D. C. Docket No. 97-01197-CIV-ORL-19

MEREDITH T. RANEY, JR., Plaintiff-Appellant,

versus

AWARE WOMAN CENTER FOR CHOICE, INC., a Florida Corporation, EDWARD W. WINDLE, JR., and PATRICIA B. WINDLE, et al., Defendants-Appellants.

________________________

Appeal from the United States District Court for the Middle District of Florida _________________________ (August 30, 2000)

Before BIRCH, CARNES and BARKETT, Circuit Judges

PER CURIAM:

Meredith T. Raney, Jr. appeals from the grant of summary judgment to

Aware Woman Center for Choice, Inc. (the “Woman Center”), Edward W. Windle, Jr. and Patricia Windle (collectively “Defendants”) on his claim brought pursuant

to the Freedom of Access to Clinic Entrances Act, 18 U.S.C. § 248 (2000) (the

“FACE Act”), which guarantees freedom of access to the entrances of reproductive

health facilities. Raney also appeals from the denial of his two post-judgment

motions to alter or amend the judgment. We affirm.

On three occasions, police officers in the city of Melbourne physically

removed Raney from the entrance to the Woman Center and charged him with

having violated a state court injunction, upheld in Madsen v. Women’s Health

Center, Inc., 512 U.S. 753 (1994) (the “Madsen injunction”), that prohibits anti-

abortion protestors from entering a specified 36-foot buffer zone in front of the

Woman Center. In his complaint, Raney alleged that the police officers, as agents

of the Defendants, prevented him from providing counseling services to women

and men as they were entering and leaving the Woman Center and thus violated his

rights, protected under the FACE Act. The district court, finding that Raney could

establish no factual basis for his claim that the city police were agents of the

Defendants, dismissed the complaint. The district court also twice denied Raney’s

motions to alter or amend the judgment, through which he sought to introduce

additional deposition testimony in support of his agency claim.

We review de novo the district court’s order granting summary judgment,

2 viewing the record and all its inferences in favor of the nonmoving party. See

Arrington v. Cobb County, 139 F.3d 865, 871 (11th Cir. 1998). Summary

judgment is proper if there is no genuine issue of material fact and the moving

party is entitled to judgment as a matter of law. Irby v. Bittick, 44 F.3d 949, 953

(11th Cir. 1995) (citing Fed. R. Civ. P. 56(c)). We review a district court’s denials

of motions to alter or amend a judgment for abuse of discretion. Mays v. U.S.

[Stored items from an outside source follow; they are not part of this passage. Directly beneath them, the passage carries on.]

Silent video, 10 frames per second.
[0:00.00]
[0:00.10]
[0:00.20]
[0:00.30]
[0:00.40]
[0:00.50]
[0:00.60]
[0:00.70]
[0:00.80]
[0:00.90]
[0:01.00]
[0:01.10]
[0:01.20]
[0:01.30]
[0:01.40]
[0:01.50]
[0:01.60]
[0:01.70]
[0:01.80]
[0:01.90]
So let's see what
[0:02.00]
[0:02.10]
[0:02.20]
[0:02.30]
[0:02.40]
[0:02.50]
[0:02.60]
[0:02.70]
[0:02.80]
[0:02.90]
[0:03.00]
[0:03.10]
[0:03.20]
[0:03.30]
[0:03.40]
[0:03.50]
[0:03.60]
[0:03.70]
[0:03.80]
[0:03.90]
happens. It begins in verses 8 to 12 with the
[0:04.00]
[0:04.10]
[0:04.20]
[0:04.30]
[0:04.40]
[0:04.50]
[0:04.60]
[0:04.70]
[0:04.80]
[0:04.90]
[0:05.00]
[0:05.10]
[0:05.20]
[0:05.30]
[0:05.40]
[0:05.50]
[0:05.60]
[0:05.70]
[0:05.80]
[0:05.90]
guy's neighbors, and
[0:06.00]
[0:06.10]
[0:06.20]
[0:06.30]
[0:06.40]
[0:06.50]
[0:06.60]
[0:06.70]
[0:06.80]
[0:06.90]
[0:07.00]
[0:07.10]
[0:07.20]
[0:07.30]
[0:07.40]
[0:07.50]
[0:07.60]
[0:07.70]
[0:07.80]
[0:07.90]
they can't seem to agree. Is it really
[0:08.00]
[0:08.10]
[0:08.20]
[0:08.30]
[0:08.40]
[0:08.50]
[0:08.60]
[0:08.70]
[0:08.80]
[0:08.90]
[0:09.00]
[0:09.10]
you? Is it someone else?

Postal Service, 122 F.3d 43, 46 (11th Cir. 1997).

On appeal, Raney first reasserts his claim that the city police, in enforcing

the Madsen injunction, acted as agents of the Defendants. We have reviewed the

record, and we agree with the district court that the affidavits that Raney has

produced do not support his agency claim. “Agency is the fiduciary relation which

results from the manifestation of consent by one person to another that the other

shall act on his behalf and subject to his control, and consent by the other so to

act.” Restatement (Second) of Agency § 1(1) (1958). The affidavits submitted in

support of Raney’s claim establish only that city police were deployed to enforce

the Madsen injunction on days when abortion procedures were performed at the

Woman Center. While the record indicates that the Defendants cooperated with

the police and notified them when the Woman Center’s clients and employees

would need protection, it does not suggest that the police were subject to the

3 Defendants’ control. Accordingly, we find that the district court did not err in

awarding the Defendants summary judgment on the ground that Raney could not

show that the police acted as the Defendants’ agents.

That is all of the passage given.